I pressed the button for teller services and took my number from the wait-your-turn machine. I sat in the middle of five rows of metal and foam and watched for my number to appear on the electronic board.
You didn't really think I'd take a photo inside a Qatari bank and post it here, did you?
I gave the man behind the bullet proof glass my passport and payroll check, endorsed the middle of the back by writing my full name, cell phone number and adding my signature.
The cashier slid a stack of bills under the glass.
What about the coins? "And the fifty dirham?"
He raised his shoulders and shook his head, the international gesture for "ma'alesh - it doesn't matter."
It seems that this bank, like Qatar's grocery stores, clothing outlets, H&M, McDonalds, Fridays and Turkey Central Restaurants don't "do" coins. Like most establishments here, they simply "round to the nearest riyal" (or thereabouts).
Money money money money
Qatar's paper money is called the Qatari Riyal (QR). It comes in denominations of one, five, ten, fifty, one hundred and five hundred notes. Coins are called dirhams (dh) and come in coins equaling 1, 5, 10, 25 and 50. It takes 100 dirhams to make one riyal, and there are 100 one riyal notes to every hundred riyal.
Fifty and twenty-five dirham coins
We don't own any 1, 5, or 10 dirham coins.
A short history of Qatar's currency system:
Until the 1950s Qatar was a British protectorate and traded with the Indian rupee. In 1965 Qatar and Dubai formed a currency union with money called the Qatar and Dubai riyal. In 1973, after Dubai joined the United Arab Emirates, Qatar established its own Central Bank along with a new form of the riyal. This currency is still in use.
Generally speaking, "rounding" in Qatar means that if your total due includes coinage and the amount owed is 51 dirhams or more, the amount due equals the next riyal. If your total coinage due is 49 dirhams or less, your debt is to the riyal indicated: 21.49QR equals 21QR owed, but a 21.51QR bill becomes 22QR.
If your purchase amount is 15.10QR, and you hand over two tens, expect a five note back.
If your total comes to 15.75QR you may pay with 20 and get 4 Riyal back. Or you can pay with a ten, five and one and receive no change.
If your total due includes a bull's-eye 50 dirhams, there will be change. IF you ask. IF the cashier has it. And IF he/she is so inclined.

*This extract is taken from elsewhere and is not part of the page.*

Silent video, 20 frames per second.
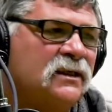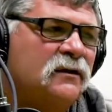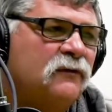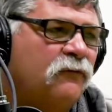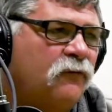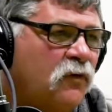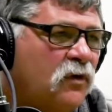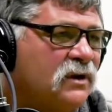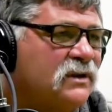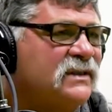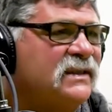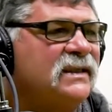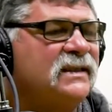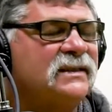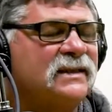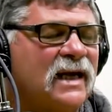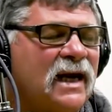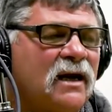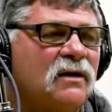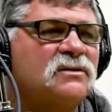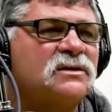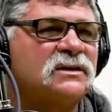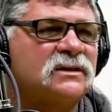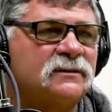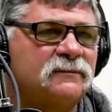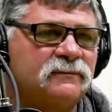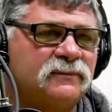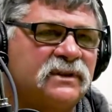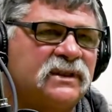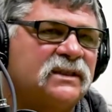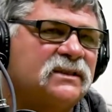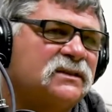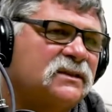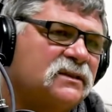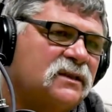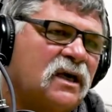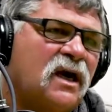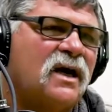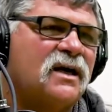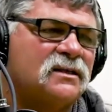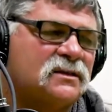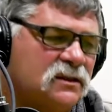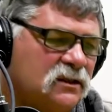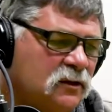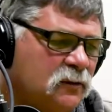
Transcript: 14,000 because it costs a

Of course, you can always pay to the riyal and offer the shoulder roll for the difference. Ma'alesh.
Lately some shops frequented by penny conscious, where's-the-rest-of-my-money expats like Megamart and Forever 21, have begun dispensing exact change…sometimes.
Now showing at Ezdan Mall
(for Katie and Kimber)
(for Katie and Kimber)
What's the big deal? It's just 50 dirhams.
In fact, we have lost many riyal to rounding.
As for the bank…if my 50 dirhams entered a pool that included 500 customers/day, that's 250QR ($68.68USD). Multiply that by 6 days/week; that's $412.09. Now figure this amount over a year and factor in the bank's branches (let's say there are ten to make it easy). That's a cool $49,450.55/year.
Some say the reason for the rounding is that locals didn't like the heavy money taking up space in pockets and purses. Others claim that there's a shortage of dirhams.
But, hey, it's all good. Mafee mushkilla - no problem. It's true that most businesses here wave the customer off when it comes to doling out exact change. But some local shops give out sweets instead of coins.
Yum. Who needs money?
Coins are on their way out in the USA, too. Interesting.
Hmmmm! I would find such a system quite frustrating! Not even in Egypt did such things happen. The piastre was importand to the street vendors.